Muhakkak ülkelerden gelenlere PCR testleri negatif çıksa bile karantina mecburiliği getirilmesi teklifinde bulunan KLİMİK, “bir fazlaca ülke birinci tedbir olarak Güney Afrika ülkelerine seyahat kısıtlamasının yanı sıra ülkelere girişte PCR testi ve karantina zorunluluğunu yine uygulamaya sokma yoluna gitti. Kelam konusu tedbirler varyantın yayılımının yavaşlatılabilmesi için işe yarayabilir. Lakin uzun vadede bu tedbirlerin işe yaramadığı öbür varyantlarda görülmüştür. Ülkeye girişi ve yayılımı geciktirebilmek için test ve sürveyans kapasite ve sayılarının arttırılması, ülkeye girişlerde ülke ve aşılanma durumuna bakılırsa ayırt etmeksizin PCR testi uygulanması ve muhakkak ülkelerden gelenlere PCR testleri negatif çıksa bile karantina zaruriliği getirilmesi üzere uygulamaların en makûs senaryo seçenekleri göz önünde bulundurularak en azından yeni varyantın özelliklerine ait datalar gelinceye dek sürdürülmesi akılcı bir tavır olacaktır” dedi.


‘Tahminler optimist olunmasını dayanaklar nitelikte değil’
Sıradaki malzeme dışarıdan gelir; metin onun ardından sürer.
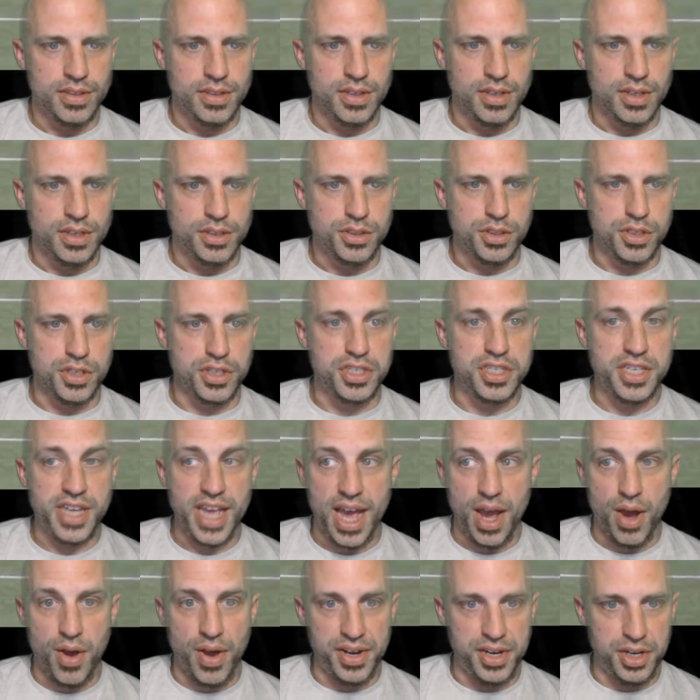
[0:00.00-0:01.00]
So this is
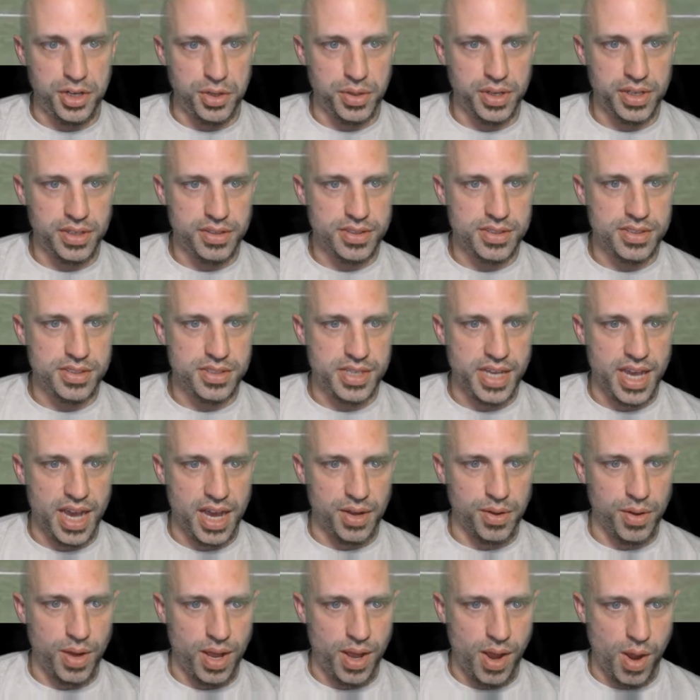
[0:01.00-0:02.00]
how I do it. This is
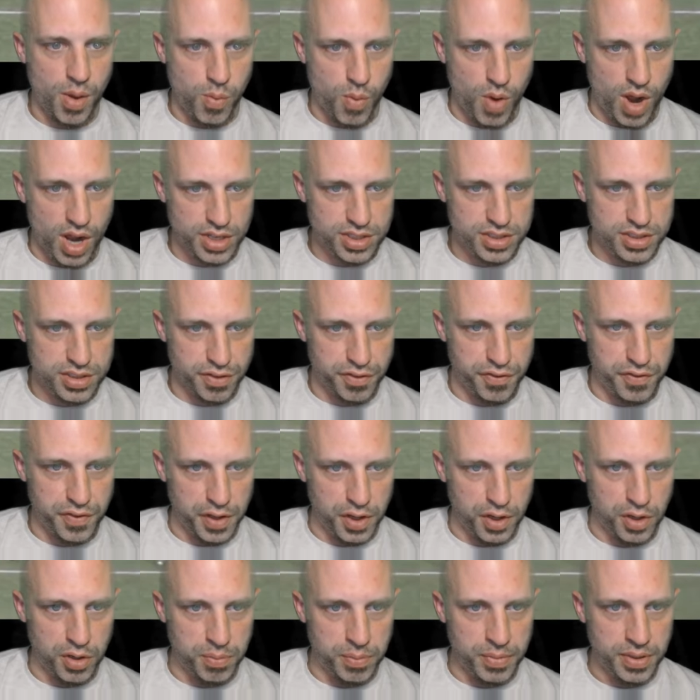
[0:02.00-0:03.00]
how I watch the
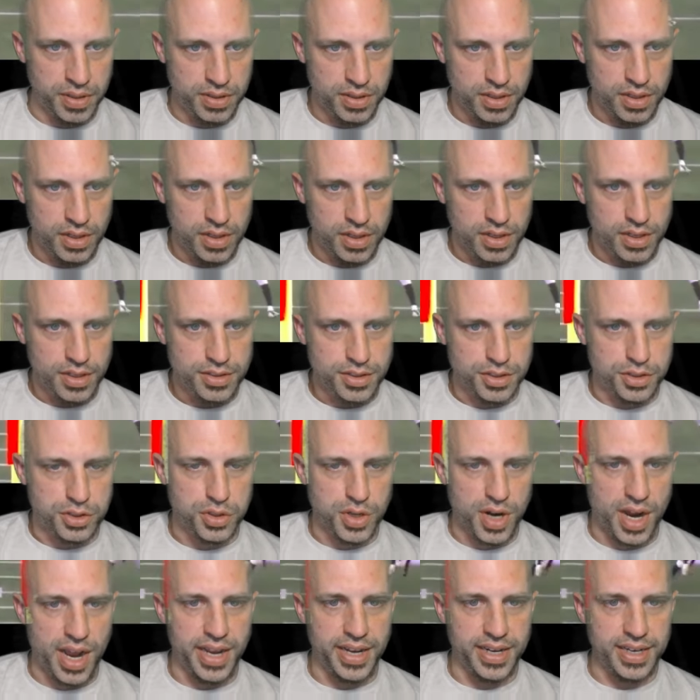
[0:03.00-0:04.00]
film to
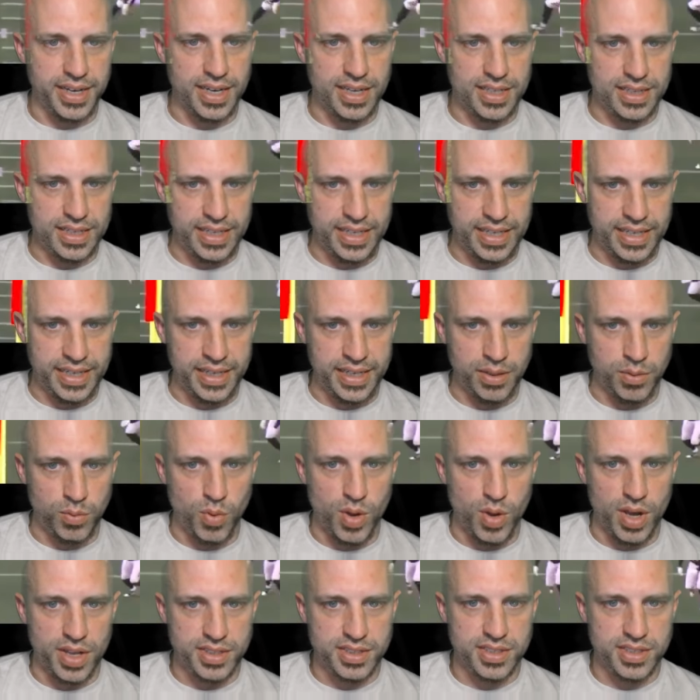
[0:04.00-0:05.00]
try and glean
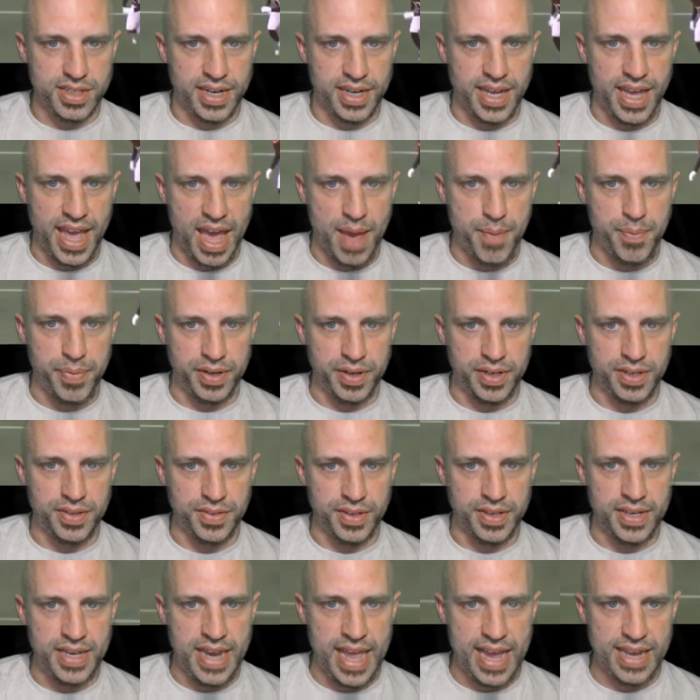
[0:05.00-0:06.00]
what's going to happen in the
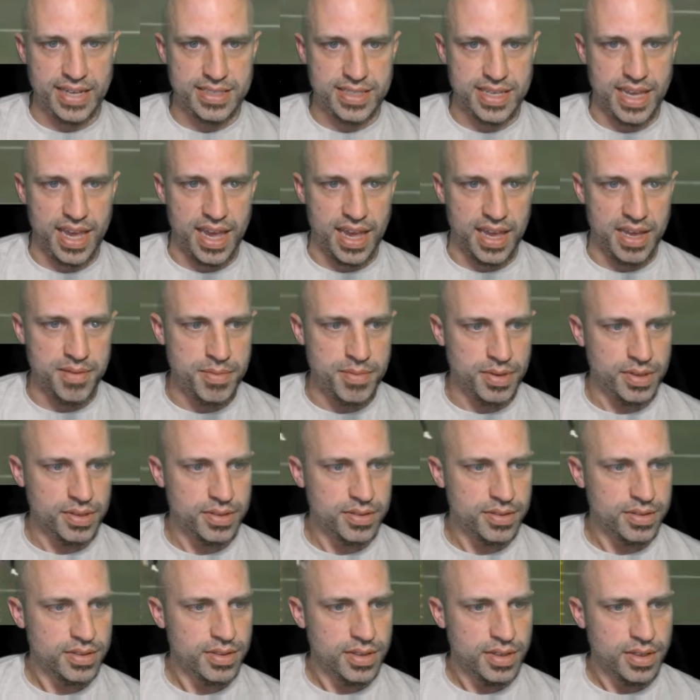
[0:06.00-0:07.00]
next game.
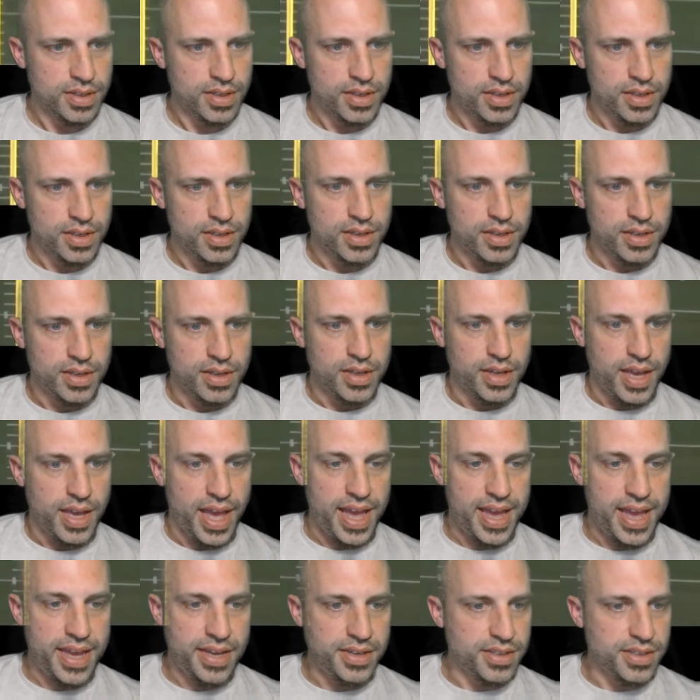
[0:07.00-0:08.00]

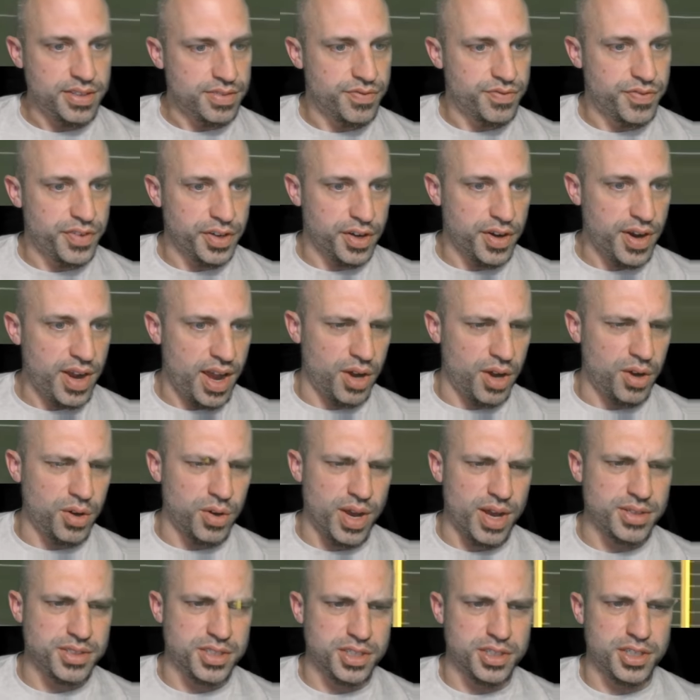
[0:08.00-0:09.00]
And to figure out, that
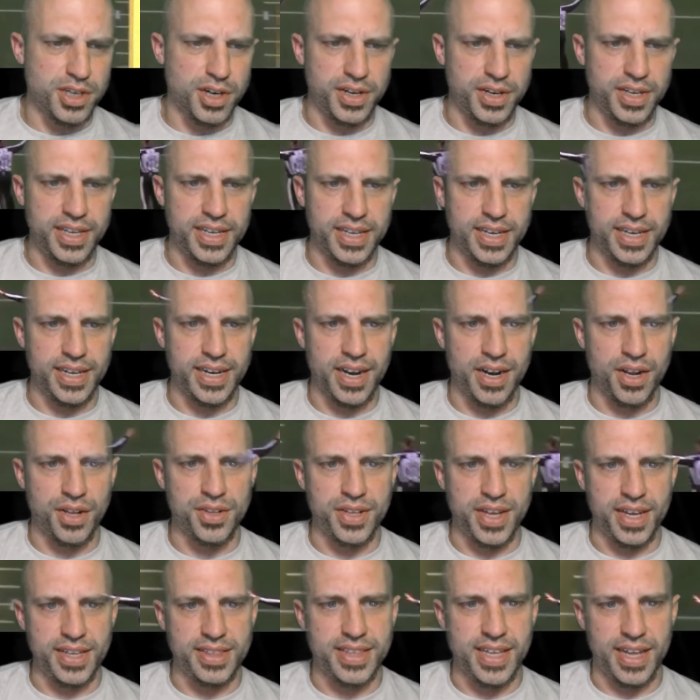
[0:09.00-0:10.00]
was a dirty hit. I don't
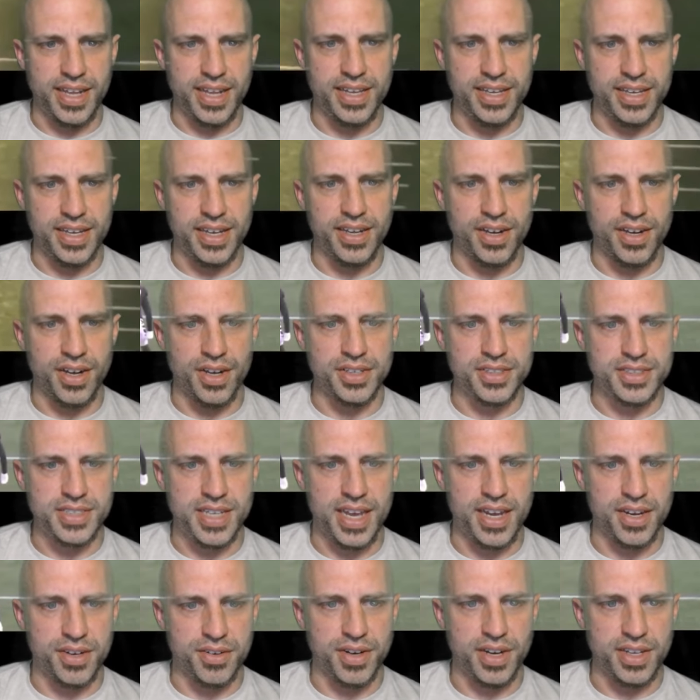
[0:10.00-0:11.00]
like that hit on
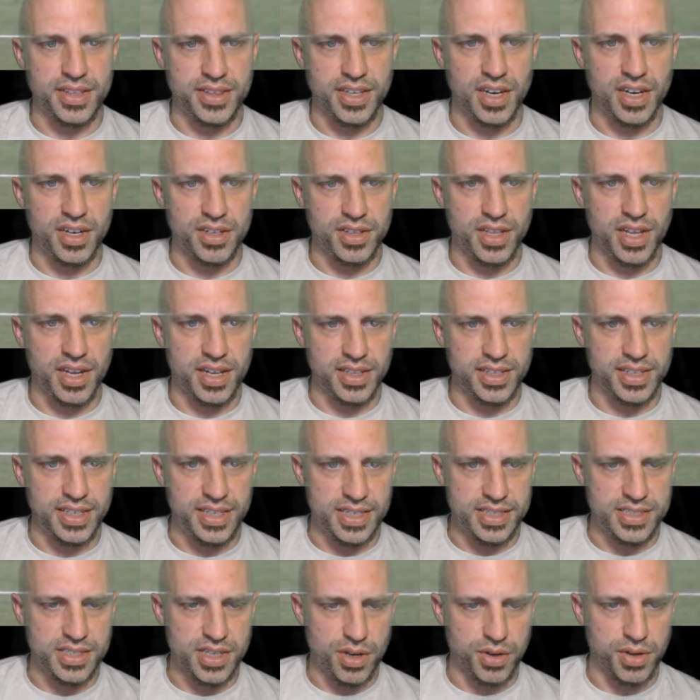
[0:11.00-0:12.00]
Tank right there. Luckily,
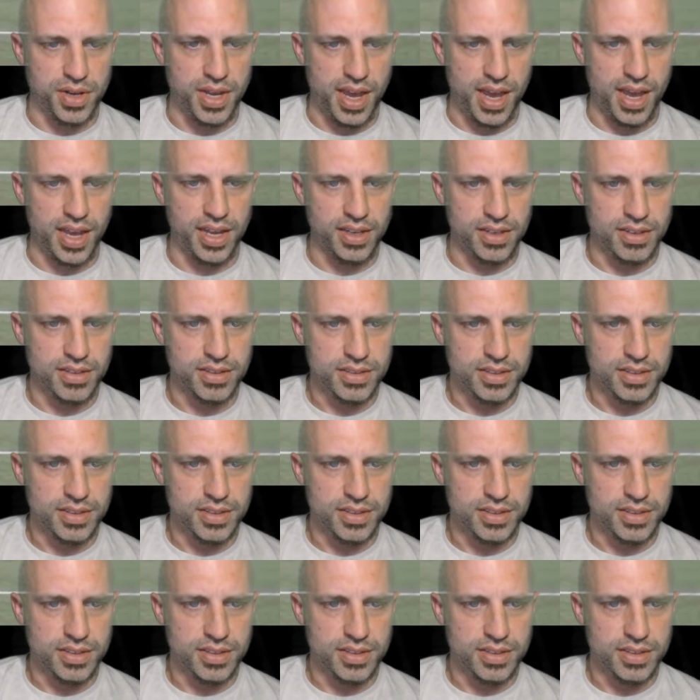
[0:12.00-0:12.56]
he's okay.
KLİMİK Derneği açıklamasında şu noktalara da yer verildi:

“Şu an için varyantın bulaşıcılığı, niye olduğu klinik tablonun özellikleri, geçirilmiş infeksiyon ve/veya aşılanma kararı kazanılan bağışıklığa karşı direnç ile ilgili olarak mutasyon profilinden yola çıkılarak yapılan varsayımlar haricinde katılaşmış ve sağlam datalar bulunmamaktadır. Lakin, varsayımlar optimist olunmasını dayanaklar nitelikte olmamakla birlikte, gereksiz ve vakitsiz bir panik havasına girmek için de bir niye yoktur. Bilinen korunma halleri hala geçerliliğini korumaktadır. Aşı ve antiviral tesirli casuslar konusunda çok uzaklık katedilmiş durumdadır. Gerektiğinde bunlar süratle yeni varyant(lar)a uyarlanabilecektir. Ortak kanı mevcut aşılar ya da geçirilmiş infeksiyonların sağladığı bağışıklığın en azından ağır hastalık ve mevte karşı koruyuculuklarını sürdürecekleri istikametindedir. Varyantın biroldukca ülkede saptanması, varyantın şimdilik görünenin ötesinde bir yayılım düzebir daha ulaşmış olma muhtemelliğine işaret ediyor olabilir. Bu niçinle hadiselerin birinci görüldüğü ülkelere yönelik önlemlerin gereksiz yoğunluk ve uzunlukta uygulanmaya devam etmesi, bu ülkelerin ekonomileri ve halkının altından kalkamayacağı zorluklara niye olabilir. Bu şekil tedbirlerden olumsuz etkilenecek ülkelerin yükünün hafifçeletilmesi için memleketler arası dayanışmaya/yardımlaşmaya son derece gereksinim vardır. Aksi biçimde salgınlarla ilgili ayrıntıların vaktinde paylaşılması sekteye uğrayacaktır. Afrika ülkeleri aşılanma oranlarının en düşük olduğu ülkelerdir. Aşılanma oranlarının düşük kalmasının yalnızca o ülke ya da kümeler için değil, memleketler arası boyutta bir aksiliğe yol açabileceğinin somut örneklerinden birini yaşadığımız bu vakitte, başta gelişmiş ülkeler olmak üzere tüm milletlerarası kurum/kuruluşların aşı eşitliğini sağlama konusunda özveriyle iş birliğine gitmesi konusunda kaybedilecek vakit kalmamıştır. Aşıya erişimin sağlandığı ülkelerde bile aşılanmaktan uzak duran kesitlerin de aktüel gelişmeleri göz önüne alarak bir defa daha düşünmelerinin devridir.”